Since I was a tiny lass, I have called my experiences of beauty “knowings,” because I felt that those encounters communicated something true about the world. I first discovered this in Celtic music; I remember one particular song I heard as a child when I tasted an exultation beyond anything I had ever known. Amidst the rise of a fiddle, the keen of a penny whistle, and a beat like that of many hearts throbbing together, I was filled with an image of all the world in a dance, of many peoples joined in one great movement of joy. And I knew that it was true, that someday just such a dance would happen when all the struggle of earth was ended and the feast of heaven had begun. I am convinced that somehow, in that music, I was able to grasp a picture of the someday world to be.

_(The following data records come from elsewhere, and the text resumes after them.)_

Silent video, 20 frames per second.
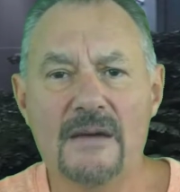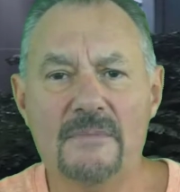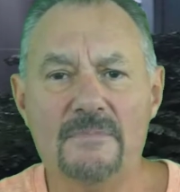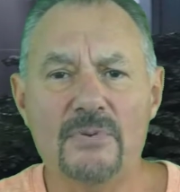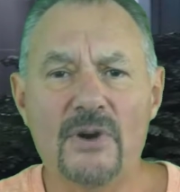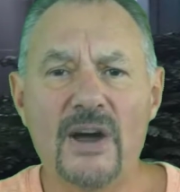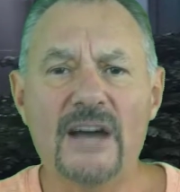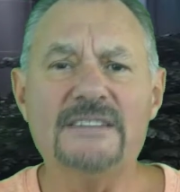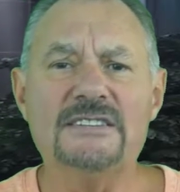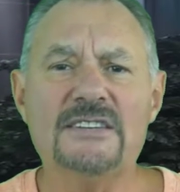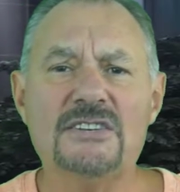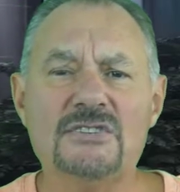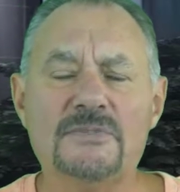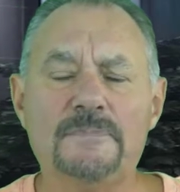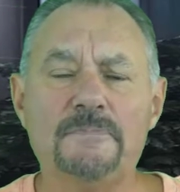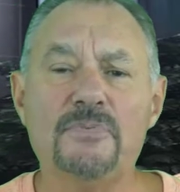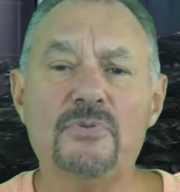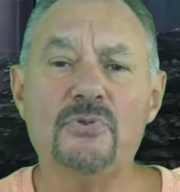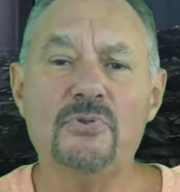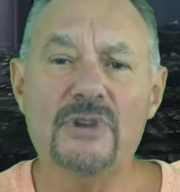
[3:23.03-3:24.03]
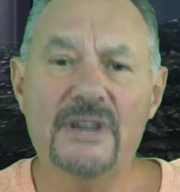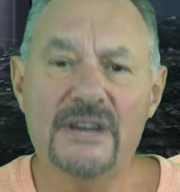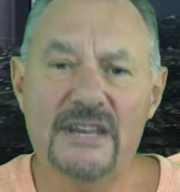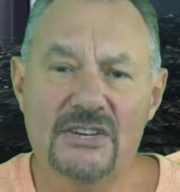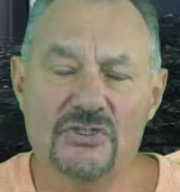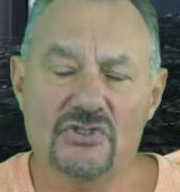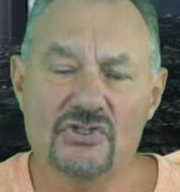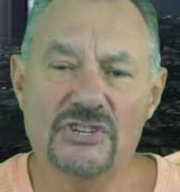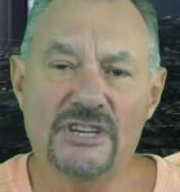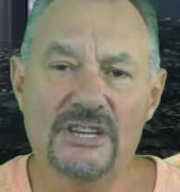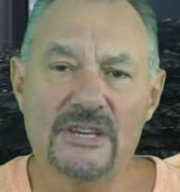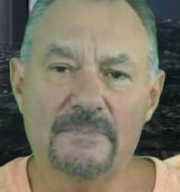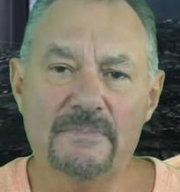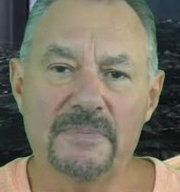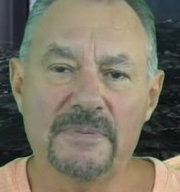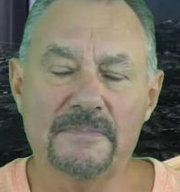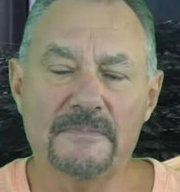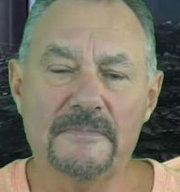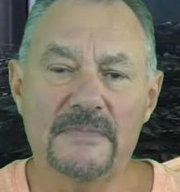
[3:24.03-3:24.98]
Price is pretty cheap.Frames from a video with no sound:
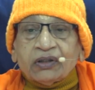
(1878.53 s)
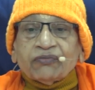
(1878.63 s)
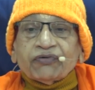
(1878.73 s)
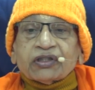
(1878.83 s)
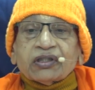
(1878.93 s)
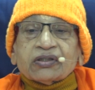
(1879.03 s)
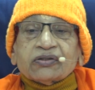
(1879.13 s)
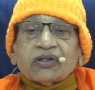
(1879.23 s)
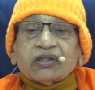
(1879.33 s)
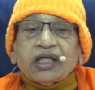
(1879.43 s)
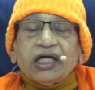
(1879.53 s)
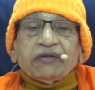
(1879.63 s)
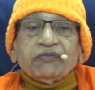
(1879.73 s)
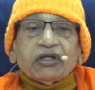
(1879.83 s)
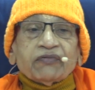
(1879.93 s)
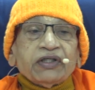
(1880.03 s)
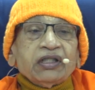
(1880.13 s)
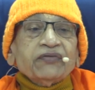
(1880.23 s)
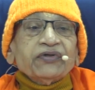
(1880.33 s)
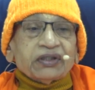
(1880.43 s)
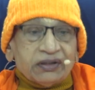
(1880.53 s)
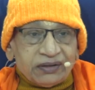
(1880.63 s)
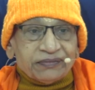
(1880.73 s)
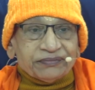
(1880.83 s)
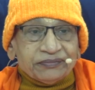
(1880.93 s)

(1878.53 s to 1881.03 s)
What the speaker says: Which does not admit of any divisions.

I think most of us have these “knowings.” C.S. Lewis called them “joy,” the great gladness that startled him into his faith. L.M. Montgomery (author of Anne of Green Gables) called them “the flash.” Tolkien called them “eucatastrophe,” the unexpected grace of a happy ending. But all of them mean the same; the taste, in an instant of beauty, of a joy beyond anything we know in this world. A certainty of some good that dwells beyond the limits of what we can see. We know, bone deep, even if only for the instant of song or sight, that there is a joy to outlast all sorrow, a grace that justifies our fight to overcome the darkness in which we all strive.
Beauty really is truth and that was what my heart was telling my brain in that odd Texas moment. To dwell in an instant of beauty is to stumble into a pocket of eternity as it bubbles up in time. A song like the one I heard exists half here, half in the realm of the eternal. Time is suspended because that one sustained note, or a leaf in a crimson-edged turn, or the happy ending of a story bears a truth that will live beyond the moment in which you taste it. The knowledge that comes to me in a moment of art or song is a truth from outside the circles of time and decay. This is why I hunger for beauty, why I sense it to be a “realer” thing than much of the hurry of modern, daily life.
This is also why I write. To capture even a hint of that sure loveliness, to embody that elusive, certain grace in what I create, this is my work. To present the beauty I have found in a story of my own is to offer my time and people the most precious thing I have ever found. This is no waste, no child’s dream. This is a glimpse of the kingdom of heaven as it invades the world. I suspect most artists sense this as they work; a hint of redemption at their elbow as God speaks into their work from outside the circles of pain, striving, and blindness. My own “knowings,” are just one glimpse of God’s far country. But to tell of that world beyond this earth is the work of God’s own kingdom, because the beauty is his. The joy is his love. The life is his own holy self, throbbing through all of creation, calling us back to the wholeness for which we were made.
I finished my song that night. Savored the last of the notes and opened my eyes. This time I didn’t panic. I looked out on the frenzied twilight world of the Dallas suburbs and knew that the beauty I had tasted both transcended it all, and yet was also the promise of its redemption. The song was not a dream of hope that would fade, it was the promise of a hope that never ends because beauty tells the truth. And I believe it.